D´adresse et de disposition, je n´en ai point eu ; (...) de la musique, ni pour la voix, que j´y ai très inepte, ni pour les instruments, je n´y ai pu acquérir qu´une bien fort légère et vulgaire suffisance ; à nager, à escrimer, à voltiger et à sauter, nulle du tout. (...)
Mes conditions corporelles sont, en somme, très bien accordantes à celles de l´âme. Il n´y a rien d´allègre : il y a seulement une vigueur pleine et ferme. Je dure bien à la peine : mais j´y dure si je m´y porte moi-même, et autant que mon plaisir m´y conduit , Molliter austeraum studio fallente laborem ( = L´ardeur trompant doucement la peine sévère, Horace, Sat. II, ii, 12). Autrement, si je n´y suis pas alléché par quelque plaisir, et si j´ai autre guide que ma pure et libre volonté, je n´y vaux rien. Car j´en suis là que, sauf la santé et la vie, il n´est chose pour quoi je veuille ronger mes ongles et que je veuille acheter au prix du tourment d´esprit et de la contrainte (...) extrêmement oisif, extrêmement libre, et par nature et par art. (...)

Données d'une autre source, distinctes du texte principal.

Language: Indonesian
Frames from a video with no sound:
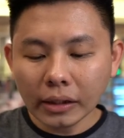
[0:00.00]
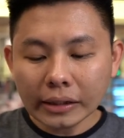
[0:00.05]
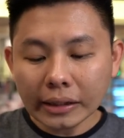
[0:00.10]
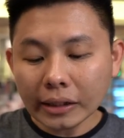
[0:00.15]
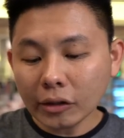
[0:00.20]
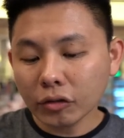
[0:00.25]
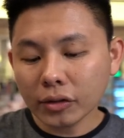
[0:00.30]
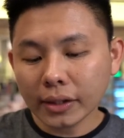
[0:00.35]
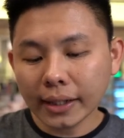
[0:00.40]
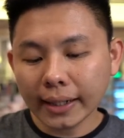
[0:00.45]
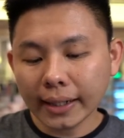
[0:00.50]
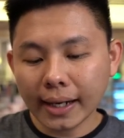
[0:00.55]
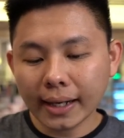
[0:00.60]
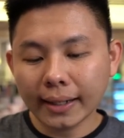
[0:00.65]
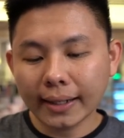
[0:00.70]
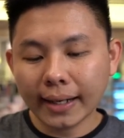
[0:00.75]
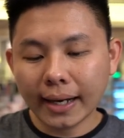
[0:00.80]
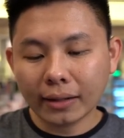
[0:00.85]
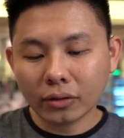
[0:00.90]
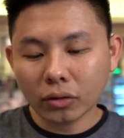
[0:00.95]
terus klik yang
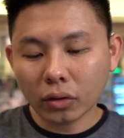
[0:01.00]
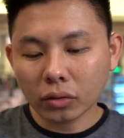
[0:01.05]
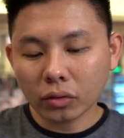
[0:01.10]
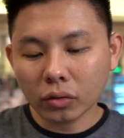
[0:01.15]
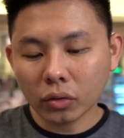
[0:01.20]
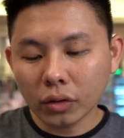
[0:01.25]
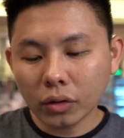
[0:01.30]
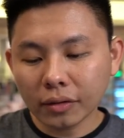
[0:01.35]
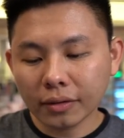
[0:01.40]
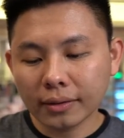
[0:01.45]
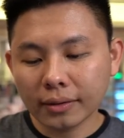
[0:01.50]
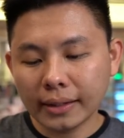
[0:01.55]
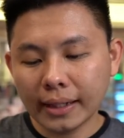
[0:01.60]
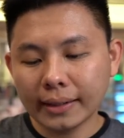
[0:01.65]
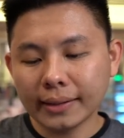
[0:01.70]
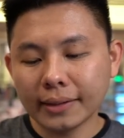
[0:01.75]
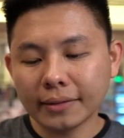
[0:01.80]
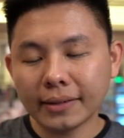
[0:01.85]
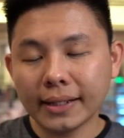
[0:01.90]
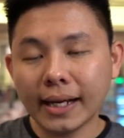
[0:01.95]
creator tools
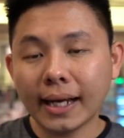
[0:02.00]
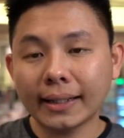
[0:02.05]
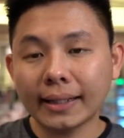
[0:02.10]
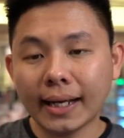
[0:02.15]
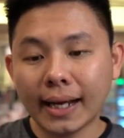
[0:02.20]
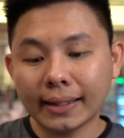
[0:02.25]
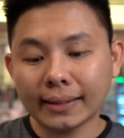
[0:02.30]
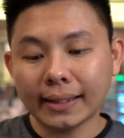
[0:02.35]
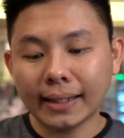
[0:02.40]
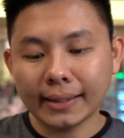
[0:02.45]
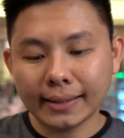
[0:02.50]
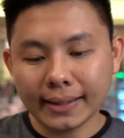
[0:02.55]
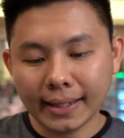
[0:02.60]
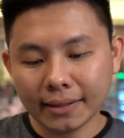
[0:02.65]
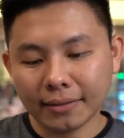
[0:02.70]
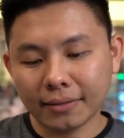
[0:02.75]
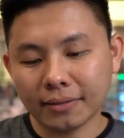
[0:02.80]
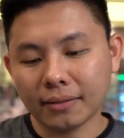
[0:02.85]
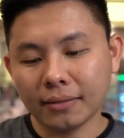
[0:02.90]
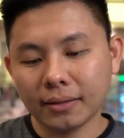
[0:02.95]
dan di sini ada
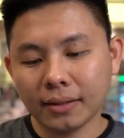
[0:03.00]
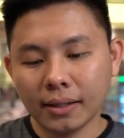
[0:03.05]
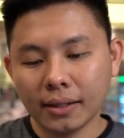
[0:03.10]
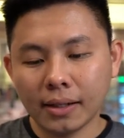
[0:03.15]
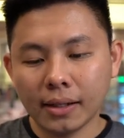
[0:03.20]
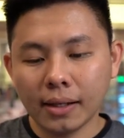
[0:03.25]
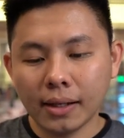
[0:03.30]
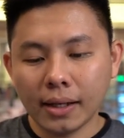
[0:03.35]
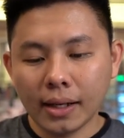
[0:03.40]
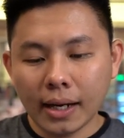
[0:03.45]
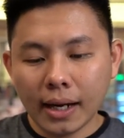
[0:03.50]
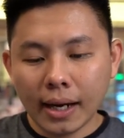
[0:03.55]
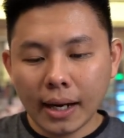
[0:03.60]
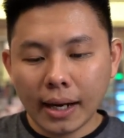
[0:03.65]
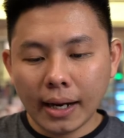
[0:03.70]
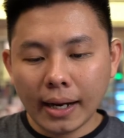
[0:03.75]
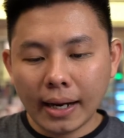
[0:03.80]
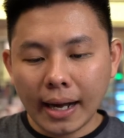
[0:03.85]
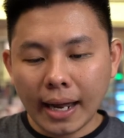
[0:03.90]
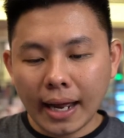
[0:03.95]
analytics.
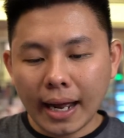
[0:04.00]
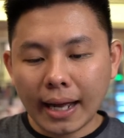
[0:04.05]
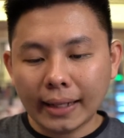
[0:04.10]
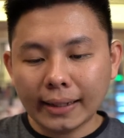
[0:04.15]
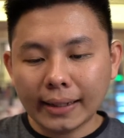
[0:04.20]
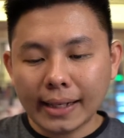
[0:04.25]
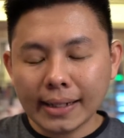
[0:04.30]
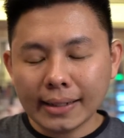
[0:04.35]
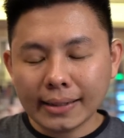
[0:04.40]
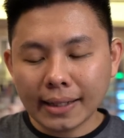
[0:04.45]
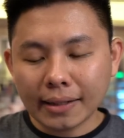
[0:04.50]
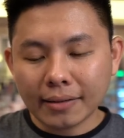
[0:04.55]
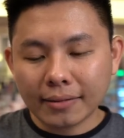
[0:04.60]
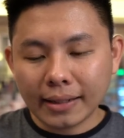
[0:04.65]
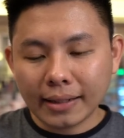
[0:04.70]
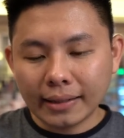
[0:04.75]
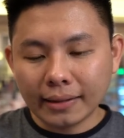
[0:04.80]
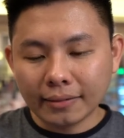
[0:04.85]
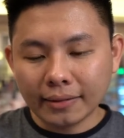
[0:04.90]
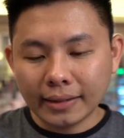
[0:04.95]
Nah, analytics
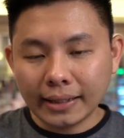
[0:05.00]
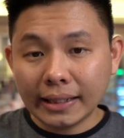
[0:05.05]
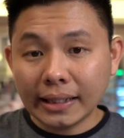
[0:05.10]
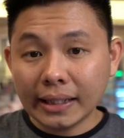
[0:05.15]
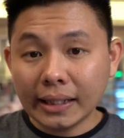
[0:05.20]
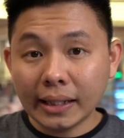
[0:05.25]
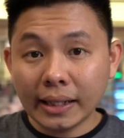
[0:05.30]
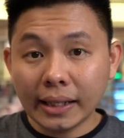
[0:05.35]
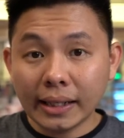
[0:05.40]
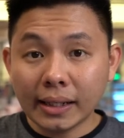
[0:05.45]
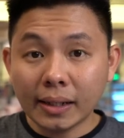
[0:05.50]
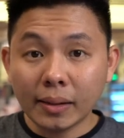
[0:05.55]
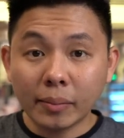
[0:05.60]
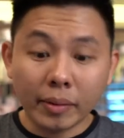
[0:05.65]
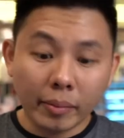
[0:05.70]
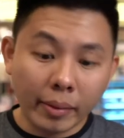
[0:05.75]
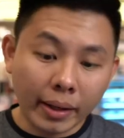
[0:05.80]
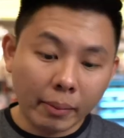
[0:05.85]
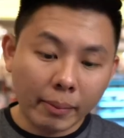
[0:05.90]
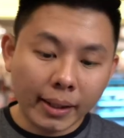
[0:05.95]
di sini uh,
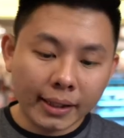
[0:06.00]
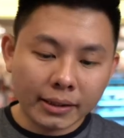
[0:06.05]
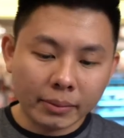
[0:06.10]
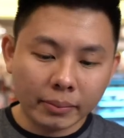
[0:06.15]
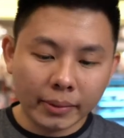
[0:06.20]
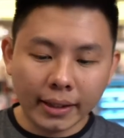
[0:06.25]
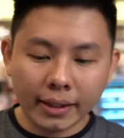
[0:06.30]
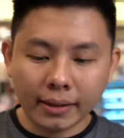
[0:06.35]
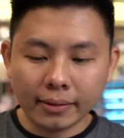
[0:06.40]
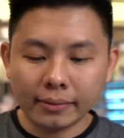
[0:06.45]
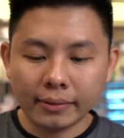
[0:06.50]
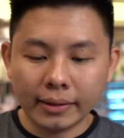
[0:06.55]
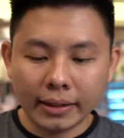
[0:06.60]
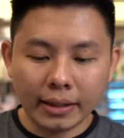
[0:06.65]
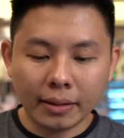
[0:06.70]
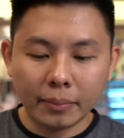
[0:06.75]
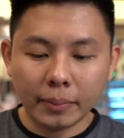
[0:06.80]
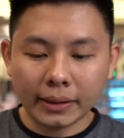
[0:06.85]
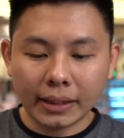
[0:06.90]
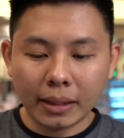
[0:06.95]
berbagai macam ya.
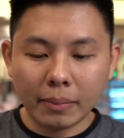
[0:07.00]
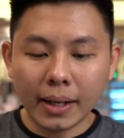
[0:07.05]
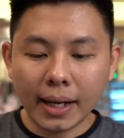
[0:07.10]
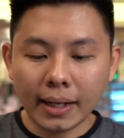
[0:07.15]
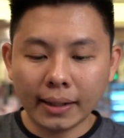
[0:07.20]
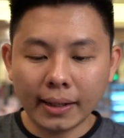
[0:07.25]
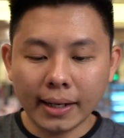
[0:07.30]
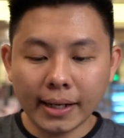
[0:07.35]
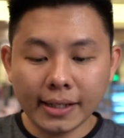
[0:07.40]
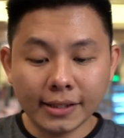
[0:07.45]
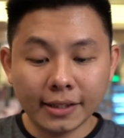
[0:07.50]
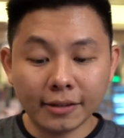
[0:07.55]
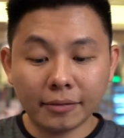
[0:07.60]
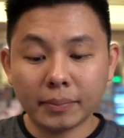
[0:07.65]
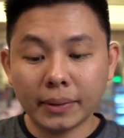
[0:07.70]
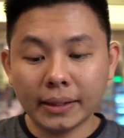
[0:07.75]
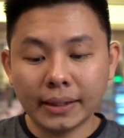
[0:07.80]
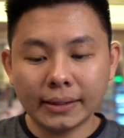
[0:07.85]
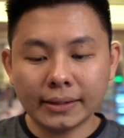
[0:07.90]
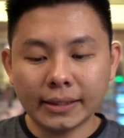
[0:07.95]
Yang pertama ada
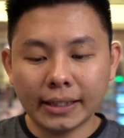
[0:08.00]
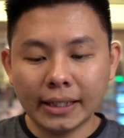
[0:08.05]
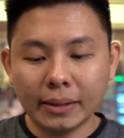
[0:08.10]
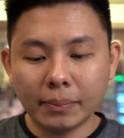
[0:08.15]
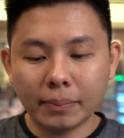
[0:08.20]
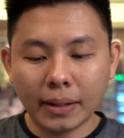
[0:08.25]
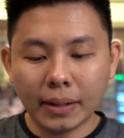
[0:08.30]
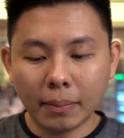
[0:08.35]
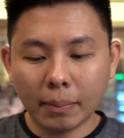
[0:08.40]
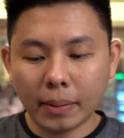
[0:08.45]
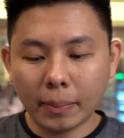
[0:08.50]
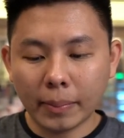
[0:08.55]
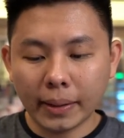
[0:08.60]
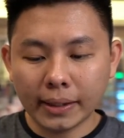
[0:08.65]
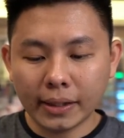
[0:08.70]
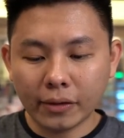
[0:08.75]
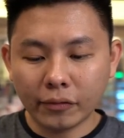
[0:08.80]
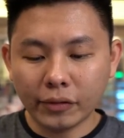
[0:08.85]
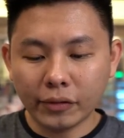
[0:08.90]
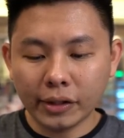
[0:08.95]
engagement, jadi berapa
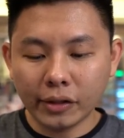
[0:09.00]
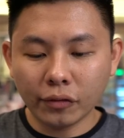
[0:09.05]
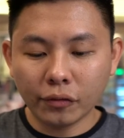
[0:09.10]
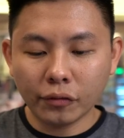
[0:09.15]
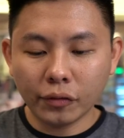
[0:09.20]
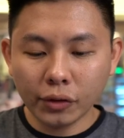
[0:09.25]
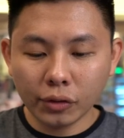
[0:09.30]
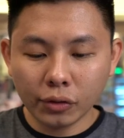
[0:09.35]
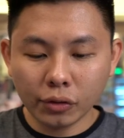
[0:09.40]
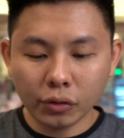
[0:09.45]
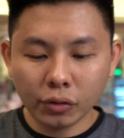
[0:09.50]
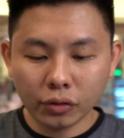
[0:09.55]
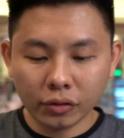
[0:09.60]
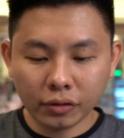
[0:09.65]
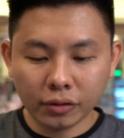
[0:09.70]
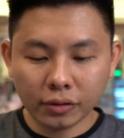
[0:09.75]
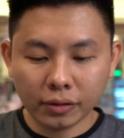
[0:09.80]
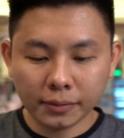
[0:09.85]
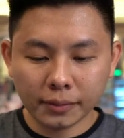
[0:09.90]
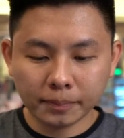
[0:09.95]
banyak video
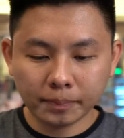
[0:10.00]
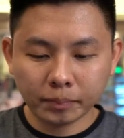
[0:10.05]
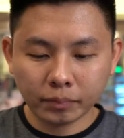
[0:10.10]
views.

J´ai une âme toute sienne, accoutumée à se conduire à sa mode. N´ayant (...) à cette heure ni commandant ni maître forcé. j[e] march[e] aussi avant et le pas qu´il m[e plaît] : cela m´a amolli et rendu inutile au service d´autrui, et ne m´a fait bon qu´à moi. Et pour moi, il n´a été besoin de forcer ce naturel pesant, paresseux et fainéant . (...)

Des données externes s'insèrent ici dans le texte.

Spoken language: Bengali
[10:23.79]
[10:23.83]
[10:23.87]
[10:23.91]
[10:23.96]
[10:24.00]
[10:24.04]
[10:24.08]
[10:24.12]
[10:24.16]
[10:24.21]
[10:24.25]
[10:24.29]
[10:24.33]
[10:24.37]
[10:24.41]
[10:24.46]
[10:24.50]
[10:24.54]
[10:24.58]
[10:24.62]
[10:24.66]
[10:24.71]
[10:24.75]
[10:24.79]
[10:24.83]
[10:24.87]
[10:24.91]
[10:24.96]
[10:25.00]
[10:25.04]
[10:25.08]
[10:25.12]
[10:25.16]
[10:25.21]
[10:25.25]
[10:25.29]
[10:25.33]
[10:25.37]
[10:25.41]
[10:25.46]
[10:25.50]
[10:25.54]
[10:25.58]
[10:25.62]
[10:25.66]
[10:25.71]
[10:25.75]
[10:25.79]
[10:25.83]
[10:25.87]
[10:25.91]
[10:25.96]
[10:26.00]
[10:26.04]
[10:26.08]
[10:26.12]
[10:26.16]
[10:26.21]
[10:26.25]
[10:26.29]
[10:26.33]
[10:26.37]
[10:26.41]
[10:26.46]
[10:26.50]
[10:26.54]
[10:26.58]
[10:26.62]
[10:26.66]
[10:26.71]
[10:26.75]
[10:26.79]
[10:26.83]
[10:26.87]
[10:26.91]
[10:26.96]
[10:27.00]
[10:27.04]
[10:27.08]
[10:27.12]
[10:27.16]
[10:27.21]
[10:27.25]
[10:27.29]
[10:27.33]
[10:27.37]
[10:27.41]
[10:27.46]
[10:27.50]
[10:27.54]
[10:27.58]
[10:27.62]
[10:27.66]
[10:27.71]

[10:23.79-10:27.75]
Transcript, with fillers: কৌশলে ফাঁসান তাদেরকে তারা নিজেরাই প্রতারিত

Je n´ai eu besoin que de la suffisance de me contenter, qui est pourtant un règlement d´âme, à le bien prendre, également difficile en toute sorte de condition, et que par usage nous voyons se trouver plus facilement encore en la nécessité qu´en l´abondance ; d´autant à l´aventure que, selon le cours de nos autres passions, la faim des richesses est plus aiguisée par leur usage que par leur disette, et la vertu de la modération plus rare que la patience. Je n´ai eu besoin que de jouir doucement des biens que Dieu par sa libéralité m´avait mis entre les mains. Je n´ai goûté aucune sorte de travail ennuyeux. Je n´ai eu guère en maniement que mes affaires ; ou, si j´en ai eu, ç´a été en condition de les manier à mon heure et à ma façon, commis par gens qui s´en fiaient à moi et qui ne me pressaient pas et me connaissaient. Car encore tirent les experts quelque service d´un cheval rétif et poussif.
Mon enfance même a été conduite d´une facon molle et libre, et exempte de sujétion rigoureuse. Tout cela m´a formé une complexion délicate et incapable de sollicitude:" - II, xvii, De la présomption
-----------------
Je me permets deux additifs. Oisif est pris au sens étymologique : "qui travaille pour soi". J´ai aussi modifié deux temps de verbes signalés entre crochets.